──────── DATA FOR THIS TASK ────────

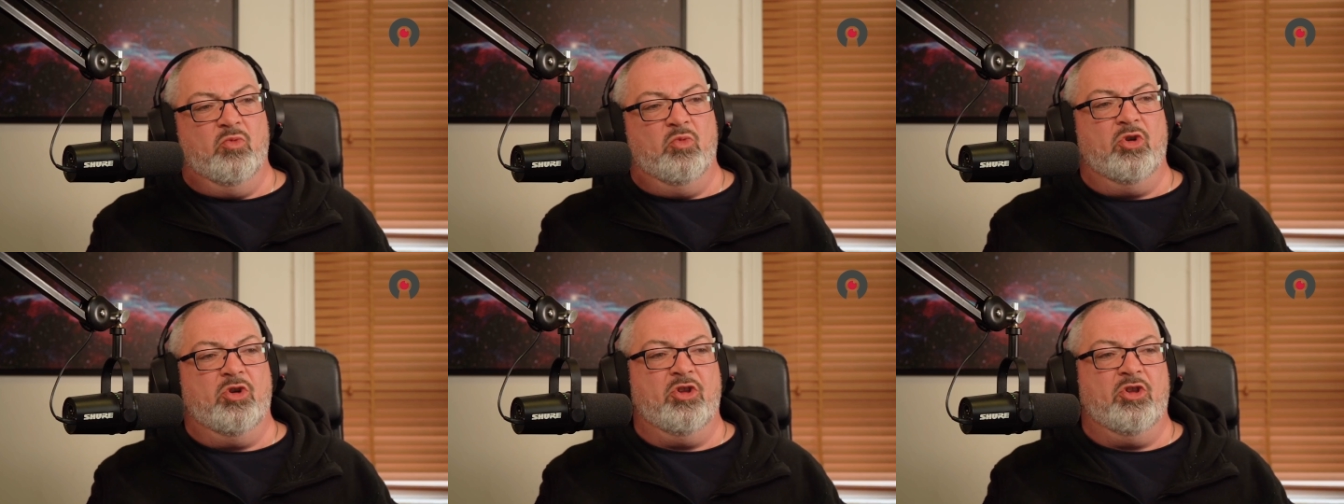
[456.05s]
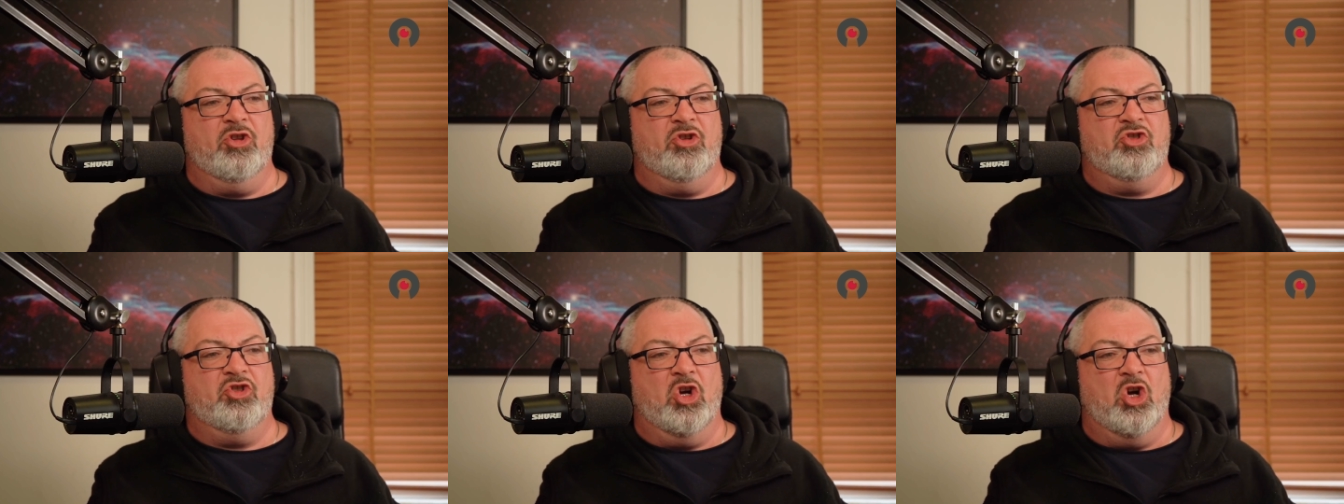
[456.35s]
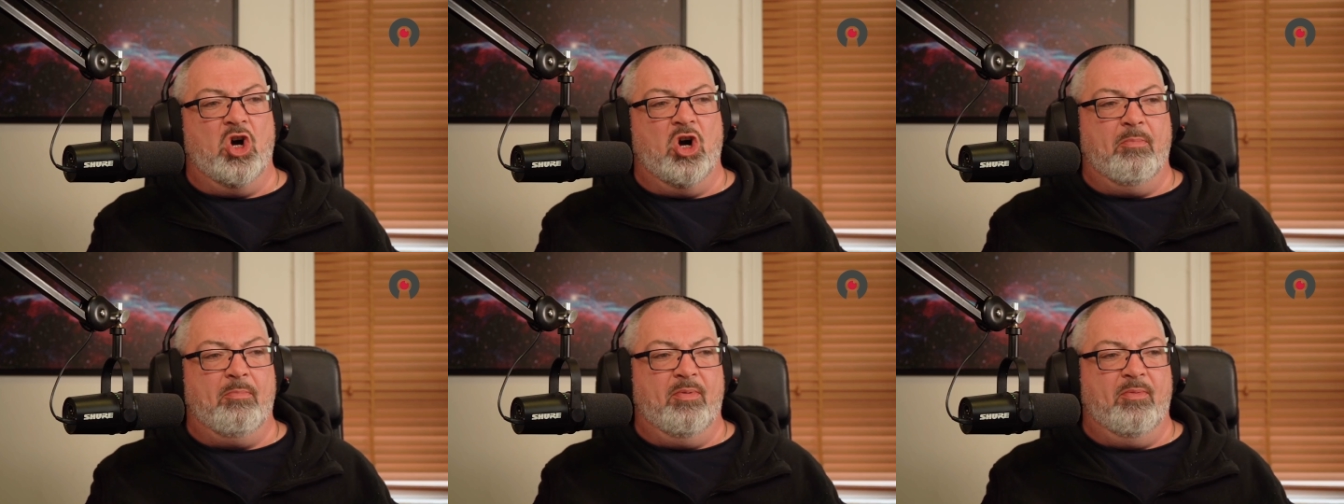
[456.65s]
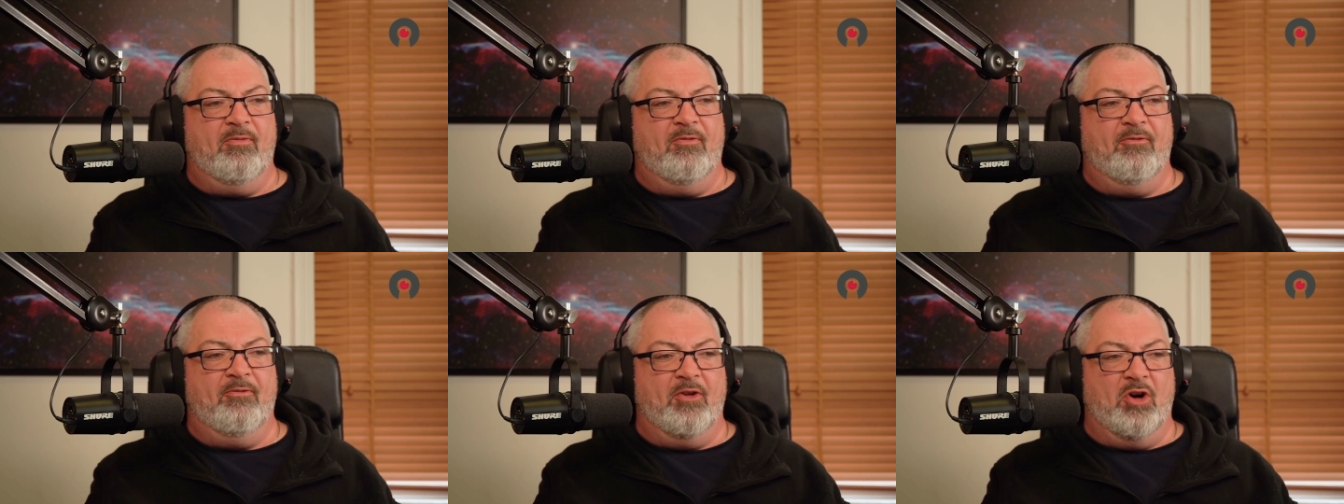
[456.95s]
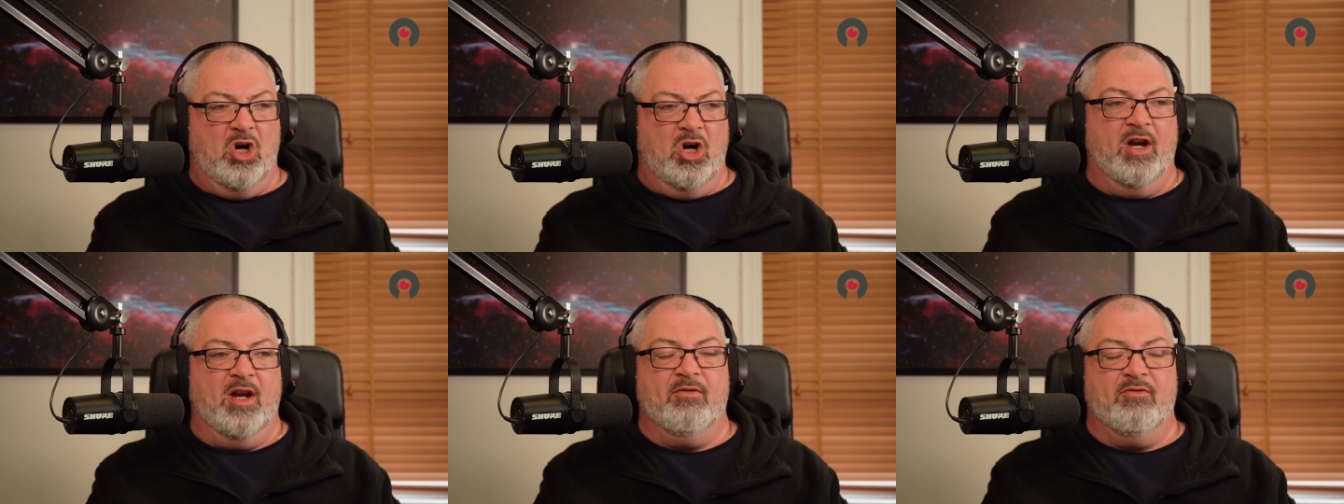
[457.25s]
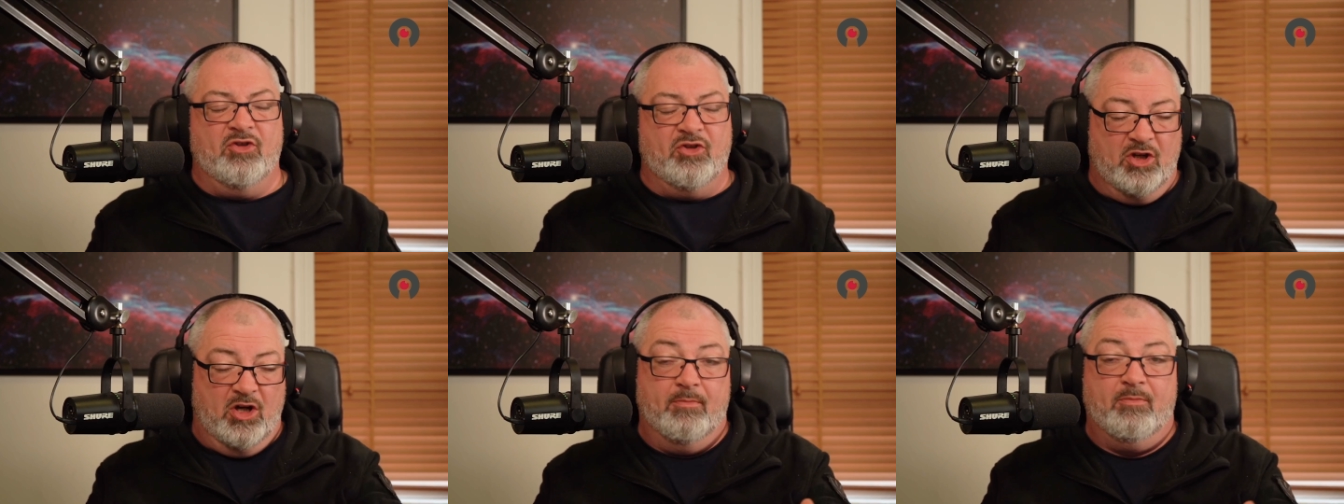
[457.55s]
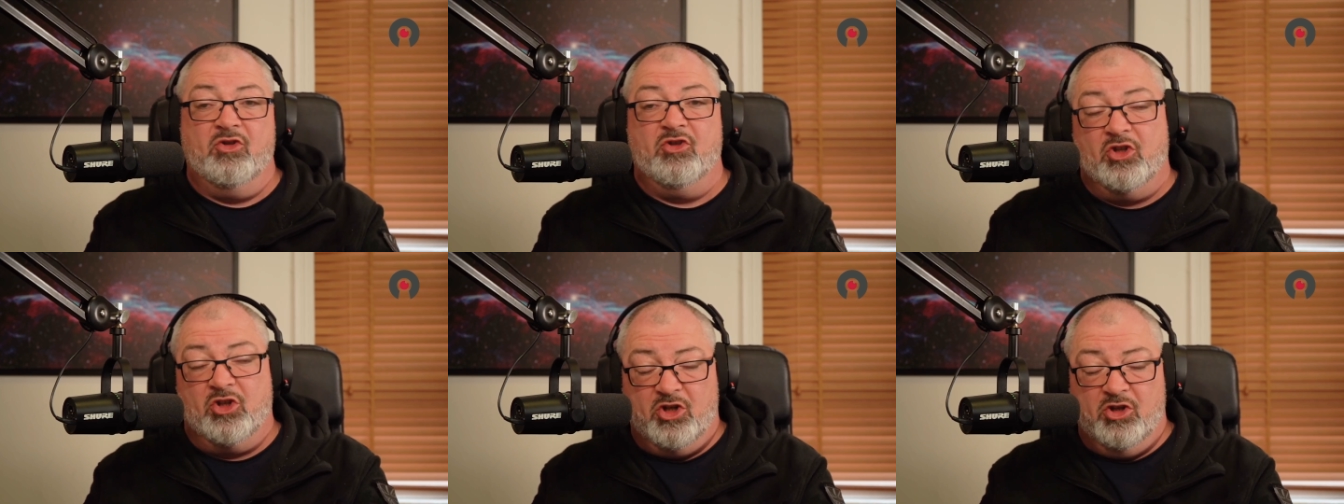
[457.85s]
what are the top five
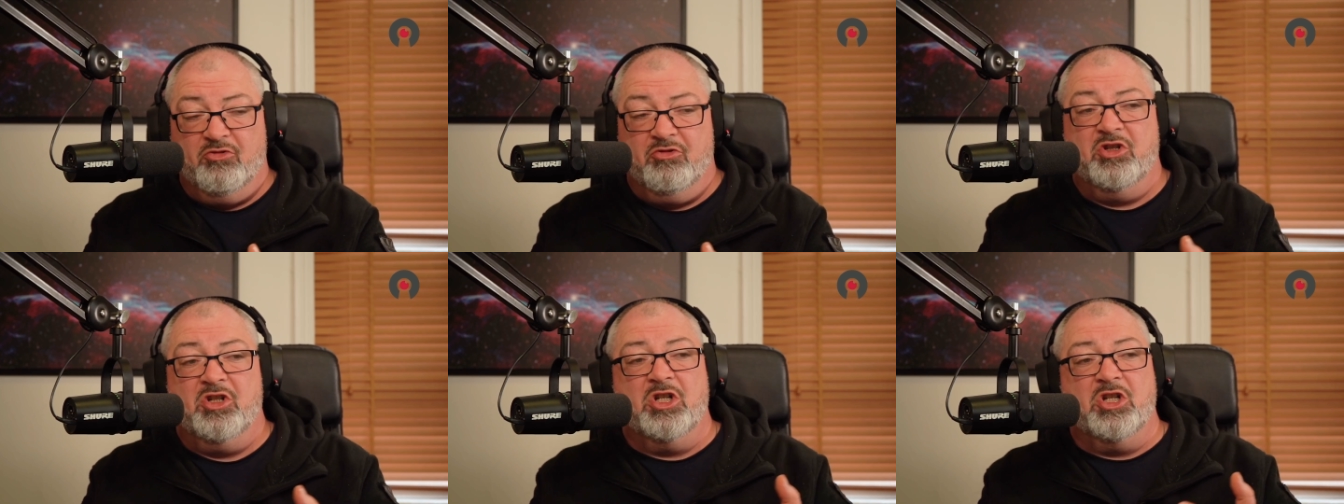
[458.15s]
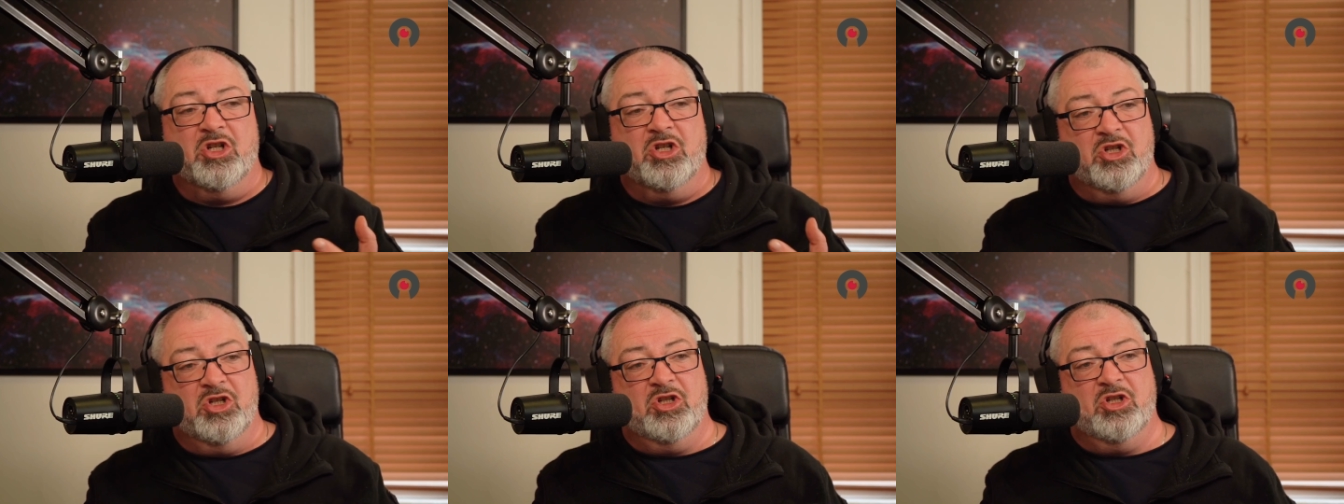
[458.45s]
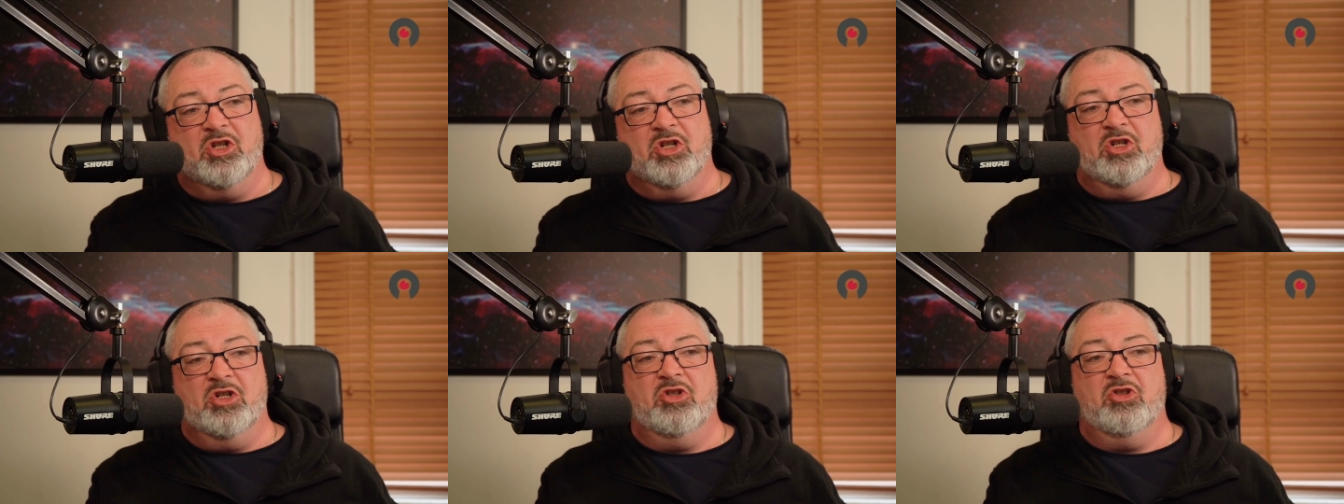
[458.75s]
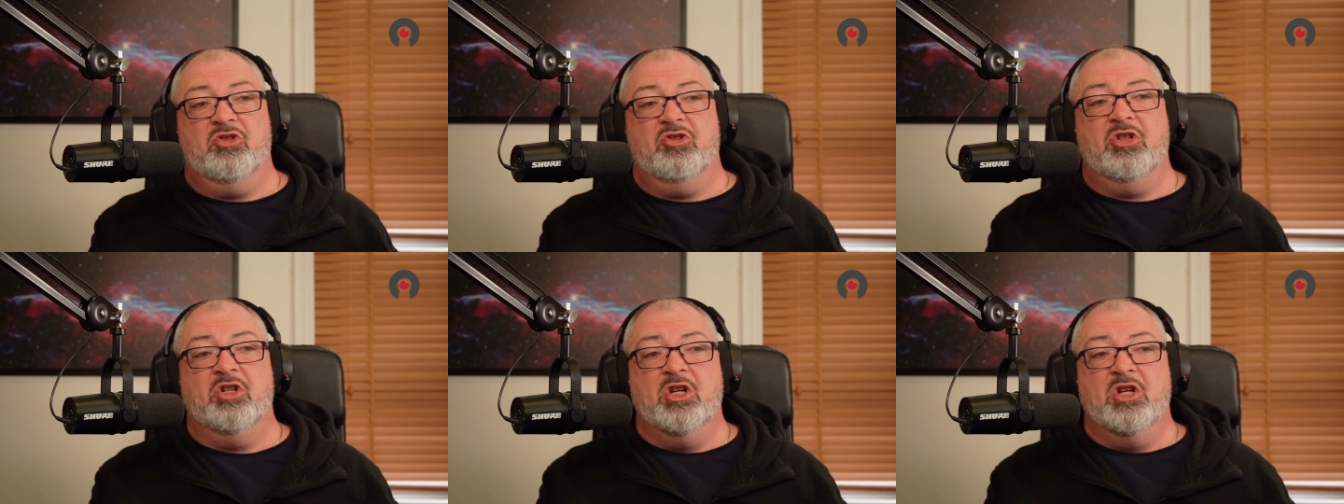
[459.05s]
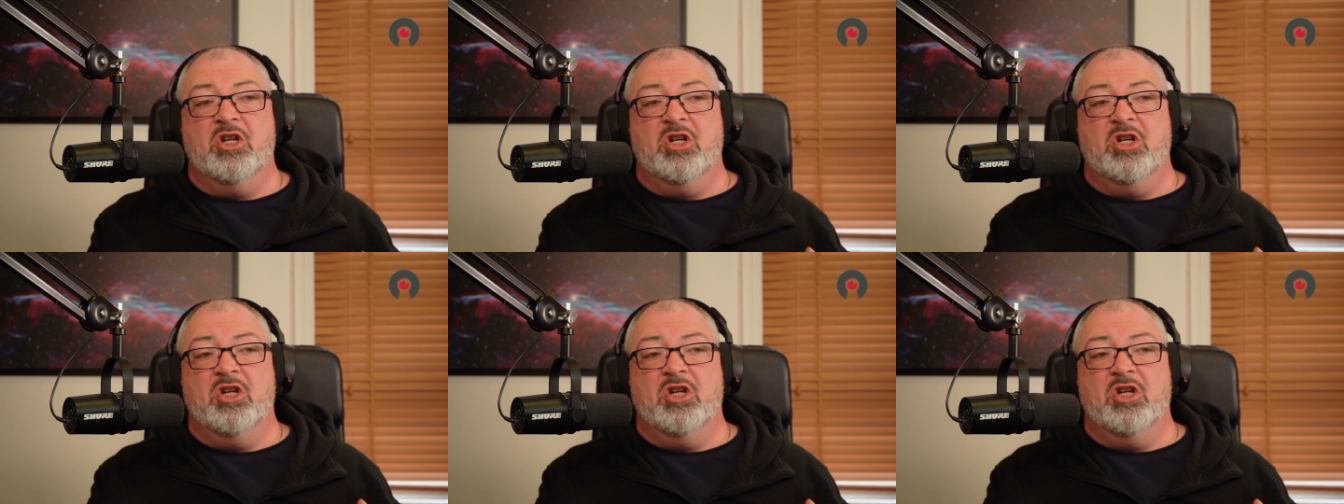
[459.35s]
cybersecurity concerns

────────

- TASK STATEMENT -
Retype every record above exactly as written, but leave out the pictures.

- ANSWER TO THIS PROBLEM -
[456.05s]
[456.35s]
[456.65s]
[456.95s]
[457.25s]
[457.55s]
[457.85s]
what are the top five
[458.15s]
[458.45s]
[458.75s]
[459.05s]
[459.35s]
cybersecurity concerns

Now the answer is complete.